Kanban Use Cases
Case #1:
High volume parallel production lines with mono-lot requirements for each raw material.
A Manufacturer has several parallel production lines and is running a high volume of smaller jobs. This manufacturers process does NOT allow mixing of raw material lots within a single job for traceability purposes.
They wish that they could achieve traceability without manually maintaining a whiteboard of part numbers and lot numbers to ensure only a single lot number of each part is issued to the floor at a time and to mitigate traceability risks during restocking the production lines.
Traceability Architecture Configuration:
Configure Kanban Levels for the raw materials on each line and configure the “Only 1 batch” setting to be ON.
This prevents mixing lots of raw materials on each line, by only allowing replenishment of the existing lot number – until a formal lot change process occurs and that line changes over to the new lot number.
This approach will leverage the bulk replenishment functionality, speed up replenishment, and ensure mono lot traceability – without the need of manually maintaining a white board or incurring the inefficiency of waiting for every line to part out of a given lot number before changing over to the new raw material lot across all lines.
The inventory transactions for high volume transactions are automated by merely scanning the production line that was used and DataNinja will leverage the Kanban configuration to automatically record the utilized materials for that job.
Case #2:
Low volume or jobs on HUGE production lines keep the production line feed with materials.

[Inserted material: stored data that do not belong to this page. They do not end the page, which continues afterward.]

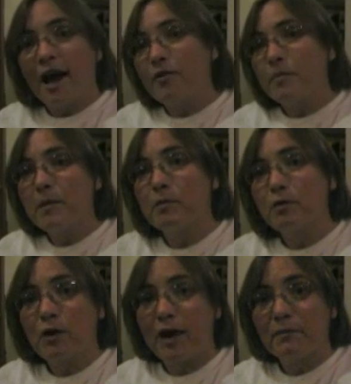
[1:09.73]
Other
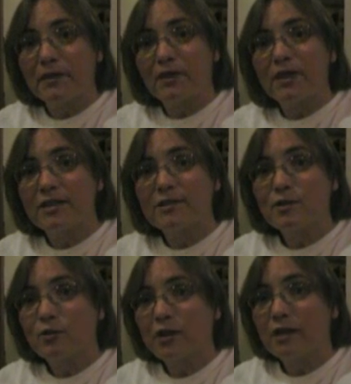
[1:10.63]
people cry when their
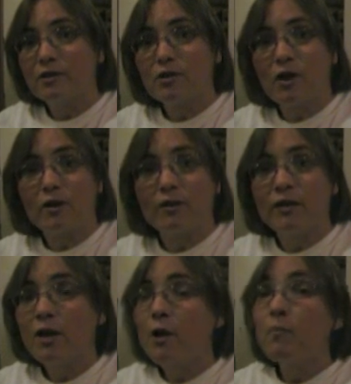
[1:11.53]
kids go to kindergarten,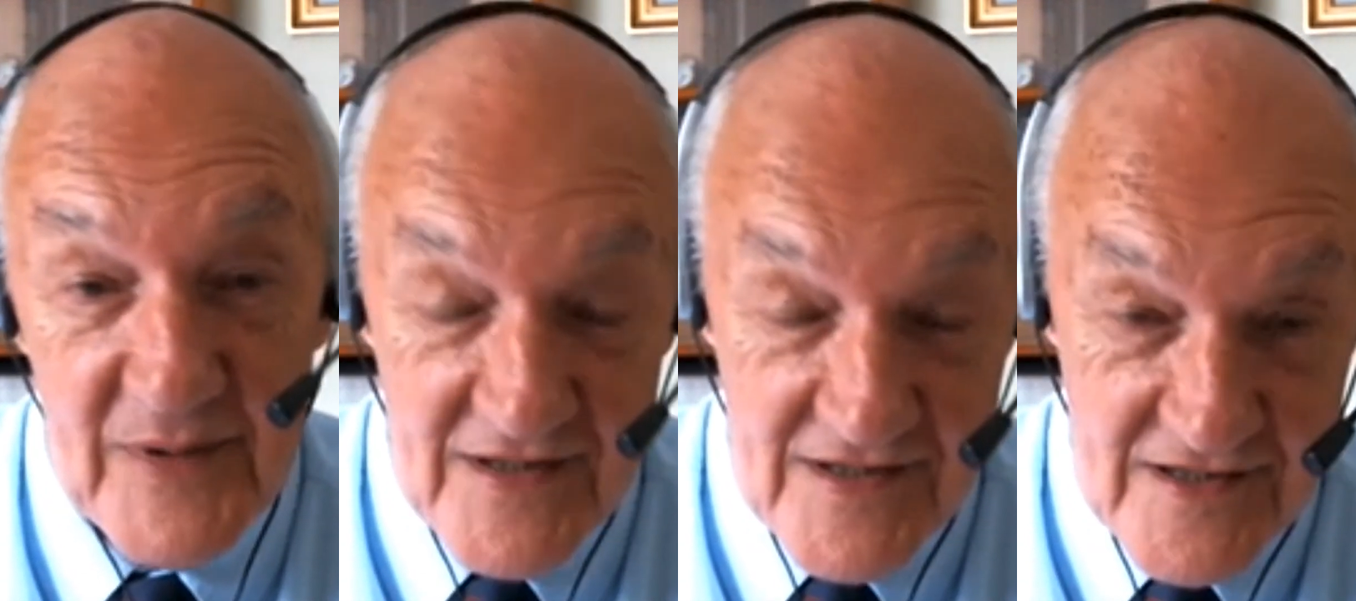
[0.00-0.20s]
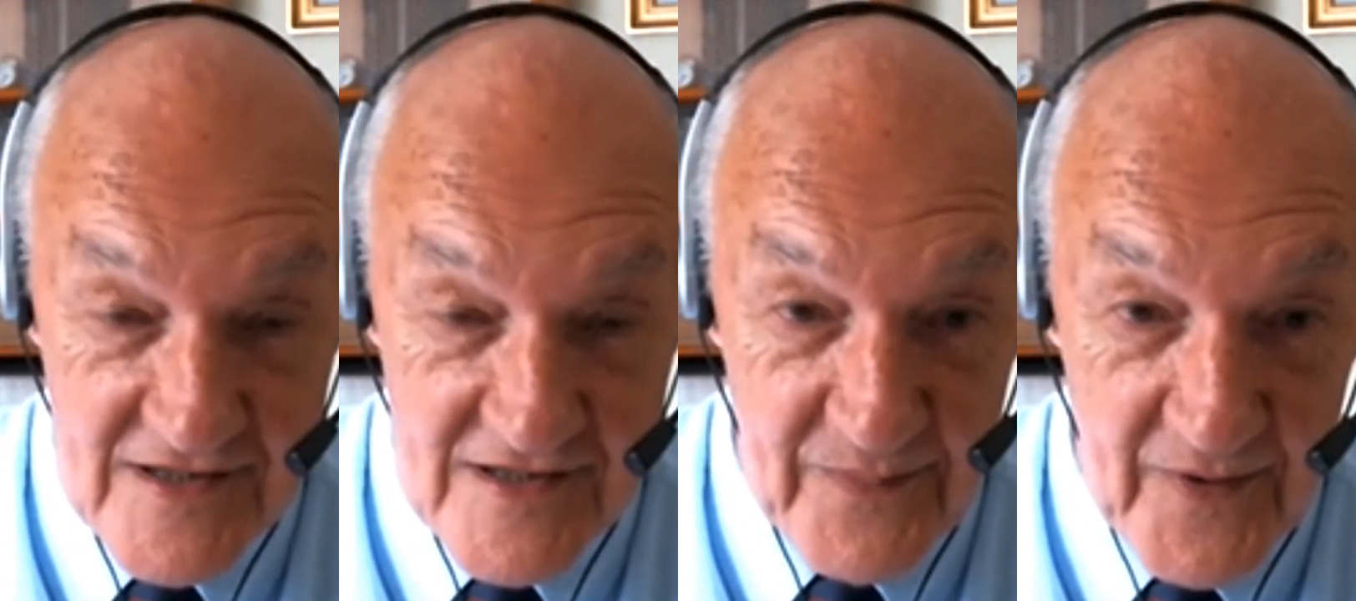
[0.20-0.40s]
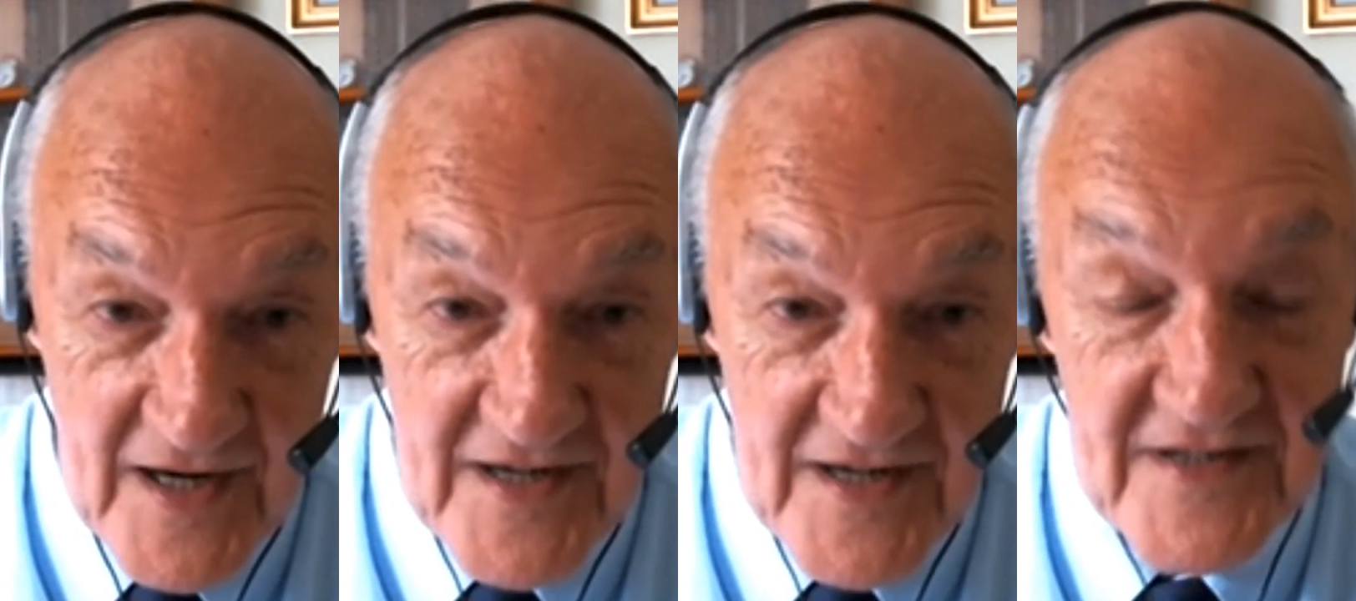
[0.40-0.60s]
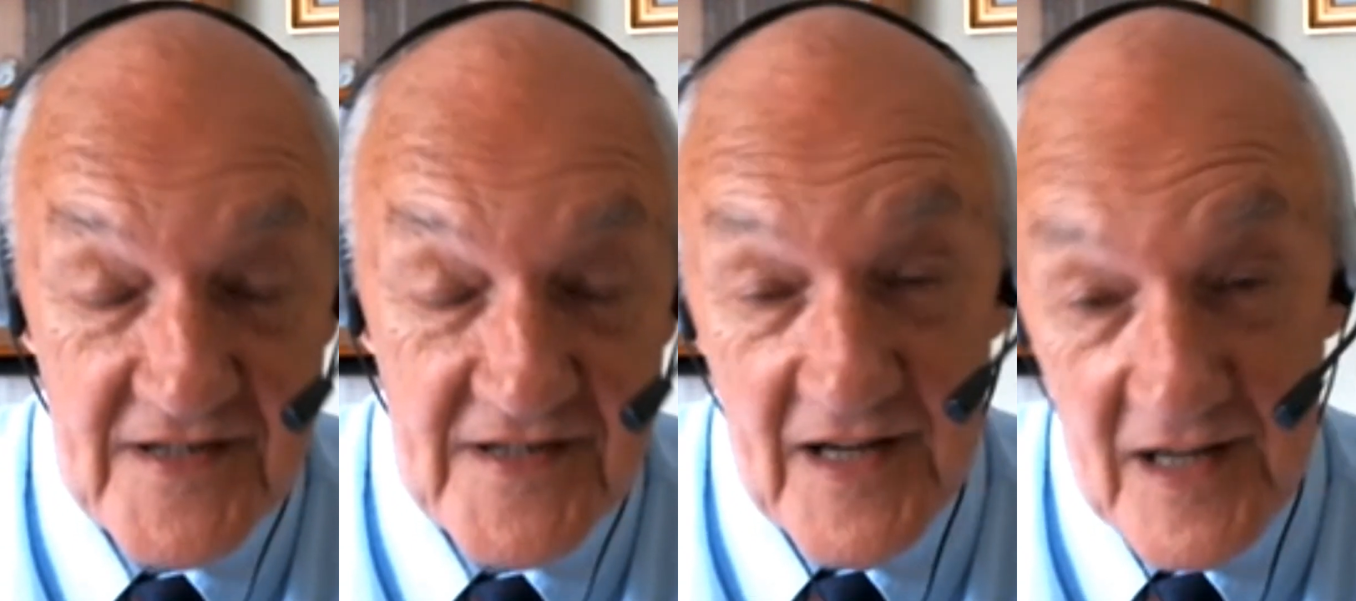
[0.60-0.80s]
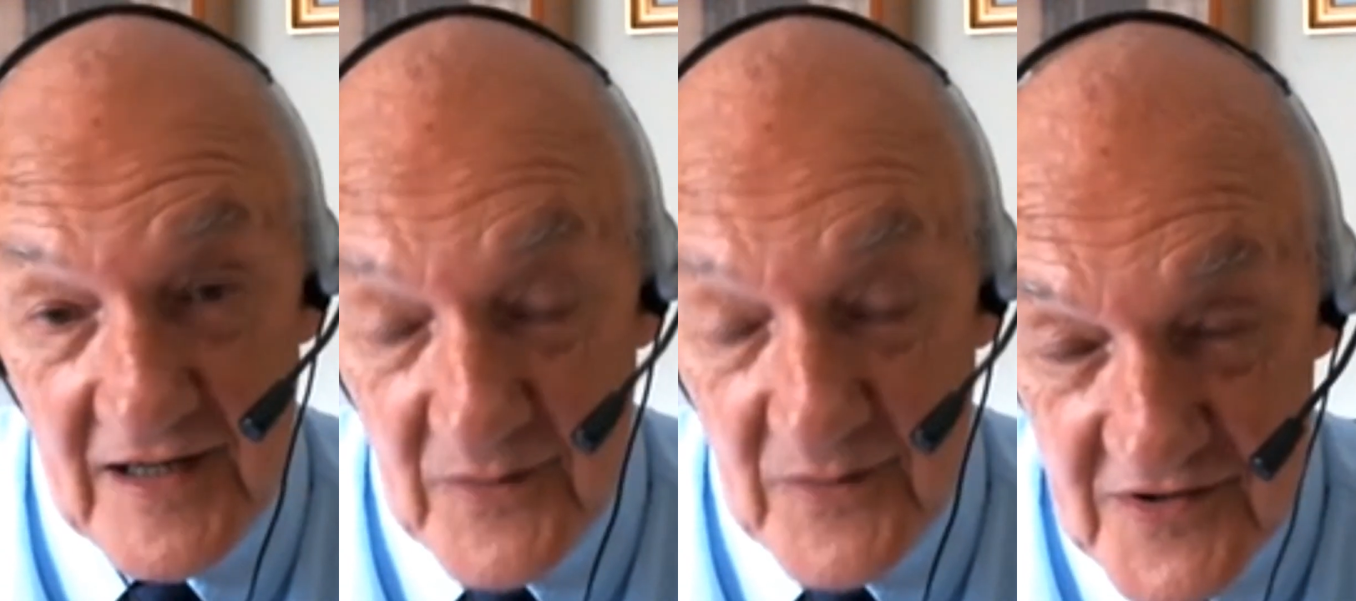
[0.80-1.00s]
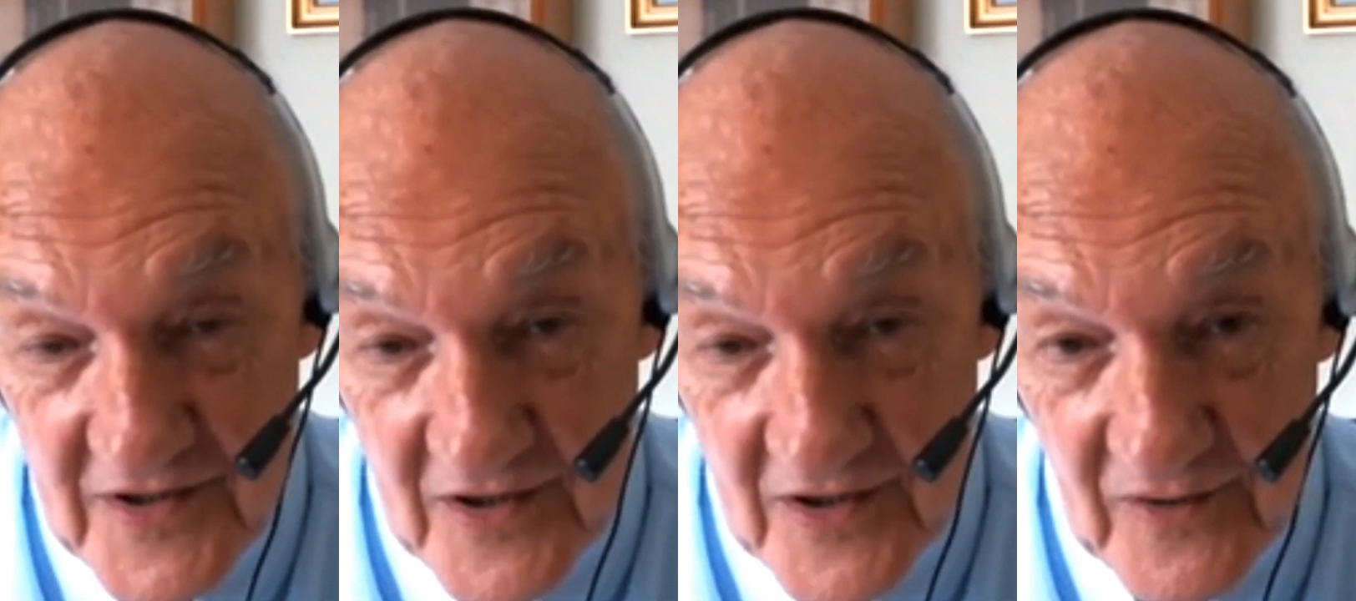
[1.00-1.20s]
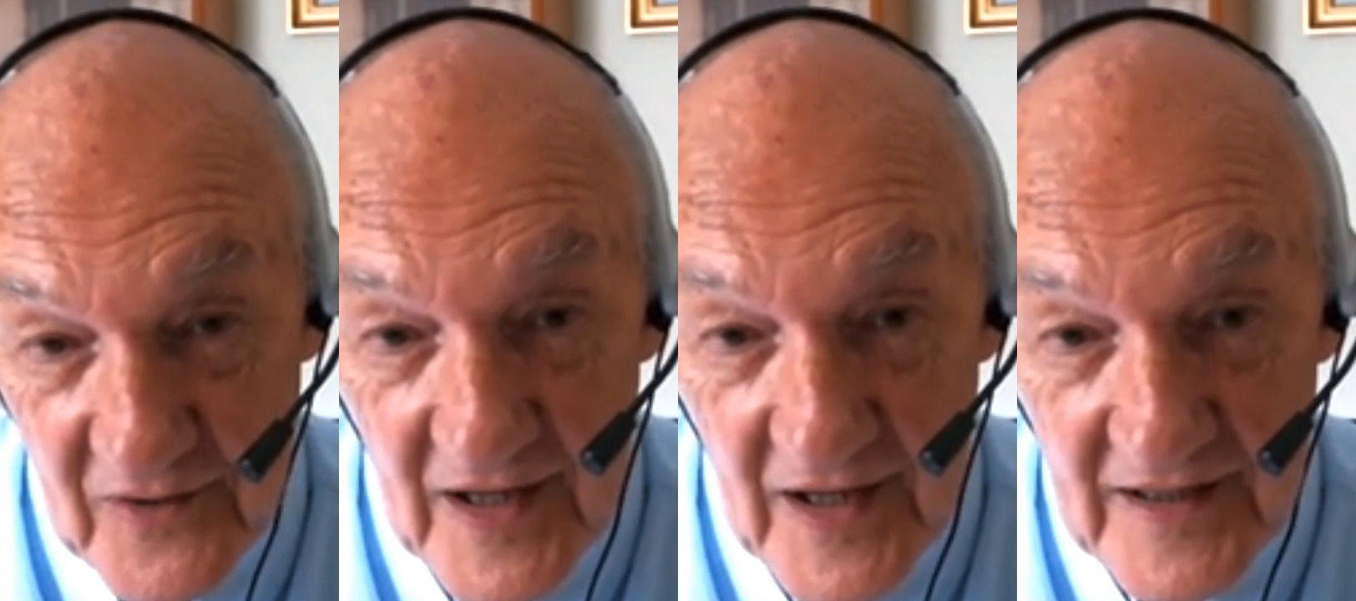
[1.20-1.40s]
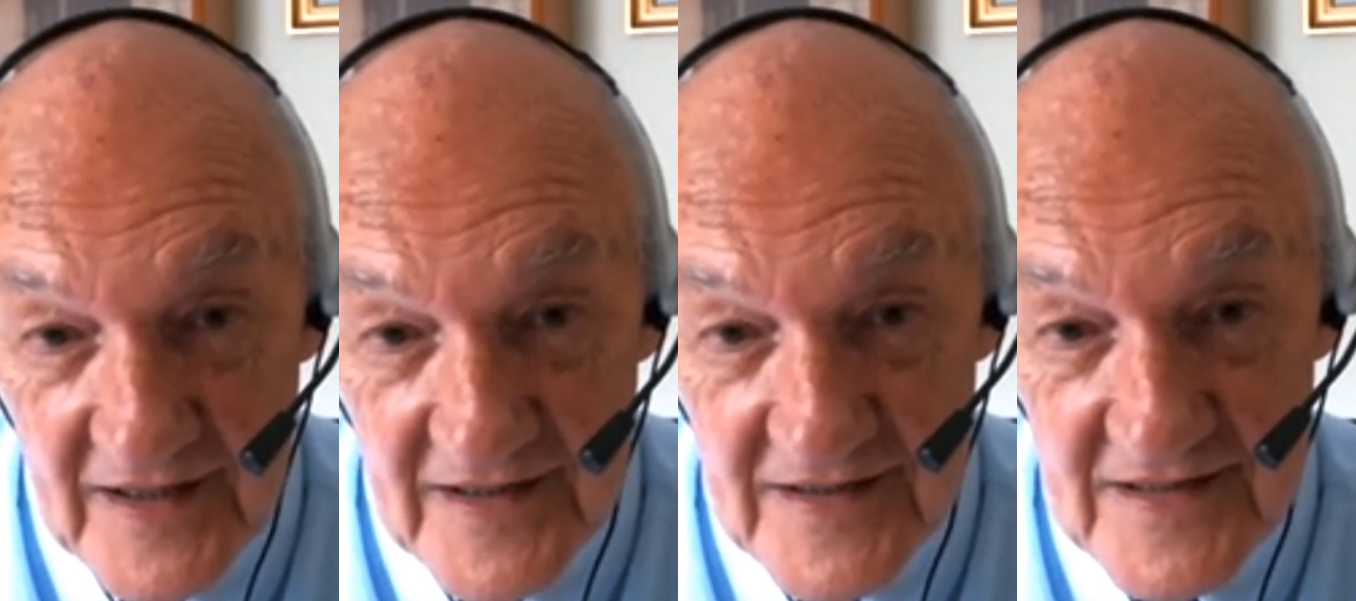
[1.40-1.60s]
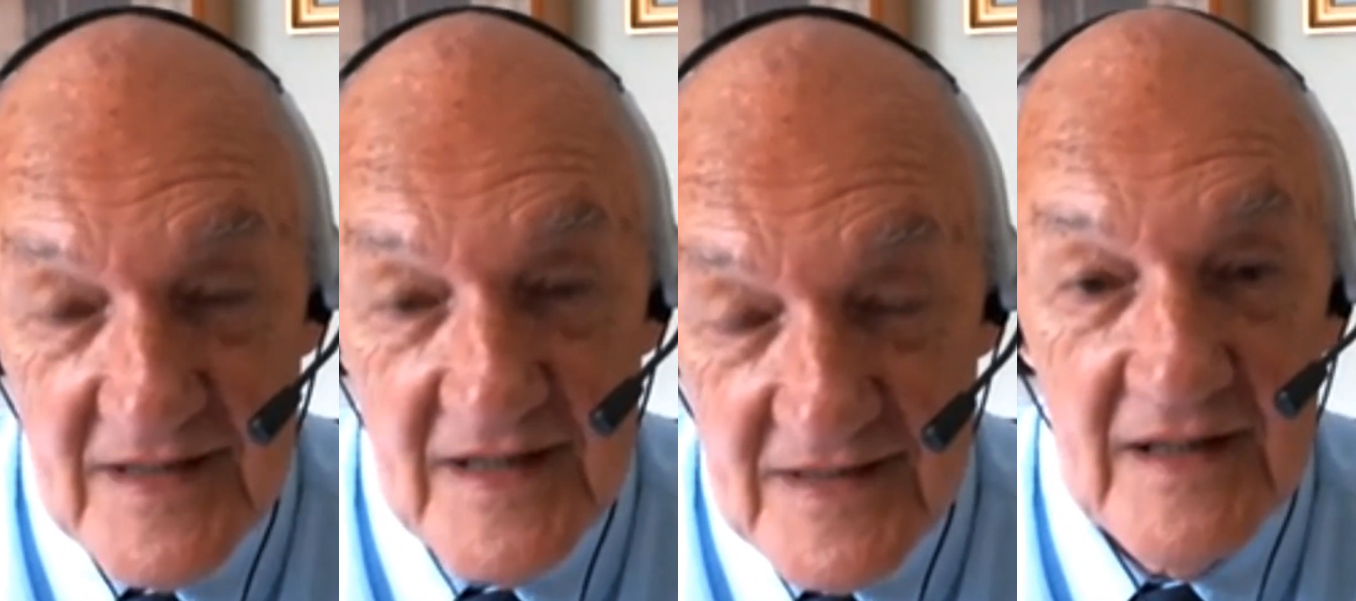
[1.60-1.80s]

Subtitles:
suppressed, and he was correct,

A manufacturer has a large production line and requires replenishment several times a shift to keep the line running. This manufacturers process does allow multiple raw material lots for a given raw material, HOWEVER all lots used need to be recorded for traceability purposes. This manufacturer has some materials that are NOT lot tracked (part number only traceability components that also need to be recorded).
Traceability Architecture Configuration:
Configure Kanban levels for the materials used on the line, and configure the “Only 1 batch” setting to be OFF. Use traditional inventory transfers to bulk transfer materials to floor stock whenever a material gets low. DataNinja fully supports all tracking types (batch tracking, sublot tracking, part only tracking, and serial tracking).
Case #3:
Biotech or Food Manufacturer that has a serial process repeated 5 times then combined together for a single lot definition.
A manufacturer has a bioreactor that is 1000L and requires 5 distinct sets of reactions performed in series that are all merged into the holding tank. Manufacture allows for mixing of raw material lots but requires all lots used to be recorded for traceability purposes. The trouble is that each reactor run requires 20 raw materials and it is time consuming to scan each raw material every time.
Traceability Architecture Configuration:
Option 1: Because the 5 distinct reactor runs are combined, the bill of materials could be amended to have a five step process in a single scheduled bill of materials under a single lot number that is five times larger. Under this approach, each raw material would only need to be scanned once, reducing the number of scans from 100 to only 20. No eKanban needed or used.
Option 2: Keep each reactor run as separate instances, but use eKanban to streamline the number of scans to consume raw materials down from 100 to just 5 (one per bioreactor run), by using eKanban auto issue, and scanning the bioreactor itself to consume the required raw material lot numbers and quantities.